Todo lo que el cuerpo humano es capaz de llevar a cabo encierra la posibilidad de producir complacencia, especialmente si nos esforzamos en conocer y fomentar las sensaciones del mismo. Por tanto, todas las cosas que elevan el nivel de vida son contributivas a nuestra felicidad, por europeos, que no alcanzan al tercermundista que carece de ello. Si bien la calidad de vida, el bienestar del cuerpo nos provoca un sentimiento de felicidad, tampoco se puede negar que la espiritualidad de nuestros sentimientos y criterios hacia nosotros mismos y hacia los demás la enriquecerán y fortalecerán. Porque en el fondo el cuerpo sin el alma es un cuerpo mutilado de igual modo que el alma sin el cuerpo es un alma incompleta.

Es el sentimiento espiritual lo que enaltece nuestros impulsos y nos induce a aplicarlos a causas con gran carga de altruismo o generosidad, grupos, ONG’s, actividad social, etc.

Y pasando a un estado más profundo, llegamos a la religiosidad. Y es este factor, junto a la salud, el que mejor y más alienta el bienestar, la felicidad, pues no hay que dudar de que la fe en un ser superior permite soportar mejor los traumas que nos trae la vida. Y en esta situación llegamos a tener la convicción de que nuestra vida pasó a tener sentido y que el  amor al prójimo y nuestra paz interior es lo que de verdad importa y produce un grado mayor, más intenso de felicidad, ya que la tarea diaria de convivir en paz los unos con los otros es un gran negocio; y la generosidad en nuestras relaciones con los demás es una gran fuente de paz.
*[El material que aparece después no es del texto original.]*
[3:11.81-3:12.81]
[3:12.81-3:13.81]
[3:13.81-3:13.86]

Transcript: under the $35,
Negocio, paz, bienestar, felicidad, todo nos viene dado consecuentemente al gozo de proporcionárselo a su vez a los demás, porque compartir nuestra felicidad con los demás está implícito en la misma felicidad, sin heroicidades ni grandes gestos: tener siempre ante la vista que los goces más sencillos son los que nos ayudan a disfrutar el día a día.
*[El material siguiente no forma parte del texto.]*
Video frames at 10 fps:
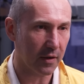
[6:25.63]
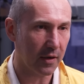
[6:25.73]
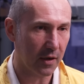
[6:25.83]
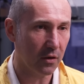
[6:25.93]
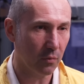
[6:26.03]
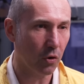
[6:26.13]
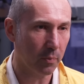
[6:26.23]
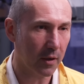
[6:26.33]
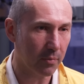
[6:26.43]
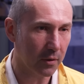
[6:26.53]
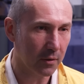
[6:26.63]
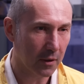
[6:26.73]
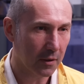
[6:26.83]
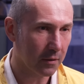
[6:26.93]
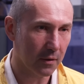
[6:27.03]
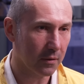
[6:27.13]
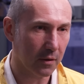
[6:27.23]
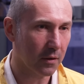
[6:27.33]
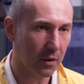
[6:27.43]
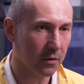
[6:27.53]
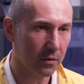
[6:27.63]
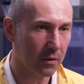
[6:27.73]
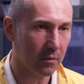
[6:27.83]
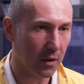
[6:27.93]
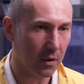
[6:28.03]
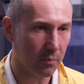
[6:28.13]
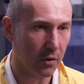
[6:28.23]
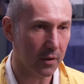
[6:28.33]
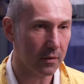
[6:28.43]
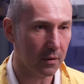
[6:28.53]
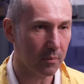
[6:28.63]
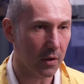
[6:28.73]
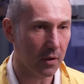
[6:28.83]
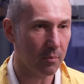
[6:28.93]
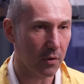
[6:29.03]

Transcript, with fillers: They kill more people than, than guns and, and bullets and, and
        Todo esto será un botín personal del que siempre podremos disfrutar y cada vez más, ya que a medida que el futuro se va abreviando, el pasado encuentra su extensión, su valor.

        Debemos ser constantes en la búsqueda de la felicidad usando alguno de los remedios expuestos. Con fe y sobre todo con paciencia, pues si mucho nos cuesta andar, hablar y amar, ¿cuánto más no nos costará alcanzar la felicidad? Probablemente toda nuestra existencia.

        No sería mala esta máxima en nuestra vida: “He decidido ser feliz porque, además, es bueno para la salud”.

        O esta definición que de la felicidad hizo un niño de cuatro años: “Hablar, reírse y dar besos”.

 

                                                José-Luis Félez Soriano

 

Para quien lea estas palabras, esté o no de acuerdo, en todo o en parte, mis más sinceros deseos de FELICIDAD para este próximo año de 2004.